It's not a simple problem folks!  I know, I complicated it WAY more
than needs be, but it's pretty hard to solve this one (correctly)
without using a continuous function.

Having said that...I may have made a slight mistake.  As I was driving
into work this morning, I passed a patch of trees and thought to
myself...do'h!  Yesterday, as I was typing up the response, I got
called away to a meeting.  I returned and continued typing, but
post-meeting, I used the wrong function.  It seems I used the function
for continuous interest, like what you'd have in an ideal savings
account instead of continuous discharge, like what you have in a
capacitor.  Whoops; I guess my fingers got ahead of my mind there...

OK, so go ahead and disregard everything after...

"So, let's look at it this way we'll quantize it by tree and calculate
the time to cut down tree number R."

I'm gonna start right before that statement and hopefully clear things up!

OK, so if we quantize by tree, then 

Q = time to cut a tree = B * [1-e^-(x*R)] where R = tree number and x
is some number, less than 1, which we'll use just to make the math a
bit cleaner.  You don't really need this x value, but if you don't
have it, rounding errors will be more likely.  I'll explain more on
this later.

As I said before, B needs to be a sufficiently large number such that
when the part in brackets approaches 1, meaning once the woodcutter is
better off using the back of the axe because the blade is so dull, it
will take a very long time to cut down the tree.

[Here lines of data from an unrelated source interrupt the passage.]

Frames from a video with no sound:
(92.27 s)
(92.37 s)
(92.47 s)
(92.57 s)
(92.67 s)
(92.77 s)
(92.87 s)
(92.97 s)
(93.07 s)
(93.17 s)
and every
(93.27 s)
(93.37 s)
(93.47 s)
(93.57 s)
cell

So, just for argument's sake, let's say B = 100 and x = 0.1.  The
actual value of B makes no difference, as it is factored through.  x
defines how fast the blade dulls.  It takes myoarin's comments into
account regarding there being pine trees vs maple; A cold-tempered
steel axe vs. a lead axe...

Q = 100 [1 - e^-(x*R)]

Q(tree 1) = 9.52
Q(2) = 18.1
Q(3) = 25.9
Q(4) = 32.9
Q(5) = 39.3
Q(6) = 45.1
Q(7) = 50.3
Q(8) = 55.1

you'll notice, of course, that the difference between trees 7 and 8 is
smaller than the difference between trees 1 and 2.  This is because of
what I discussed in my original post regarding how a sharp blade
degrades faster than a dull blade.

As to when it is optimal to sharpen the blade, that does depend on your x value.

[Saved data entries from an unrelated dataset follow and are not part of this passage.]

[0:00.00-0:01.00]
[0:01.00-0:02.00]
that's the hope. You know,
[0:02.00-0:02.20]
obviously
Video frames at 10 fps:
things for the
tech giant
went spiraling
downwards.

Here's a spreadsheet that calculates the optimal time to sharpen the
blade based on an x factor (will have to be solved from initial
conditions; that is to say, we have to know how long it takes the
lumberjack to cut down the first tree with a brand new axe) and based
on the time required to sharpen the blade (assumed as a constant
value)

Plug these values into the BLUE boxes, and the optimal sharpening
point will be in the YELLOW box.  It's that simple!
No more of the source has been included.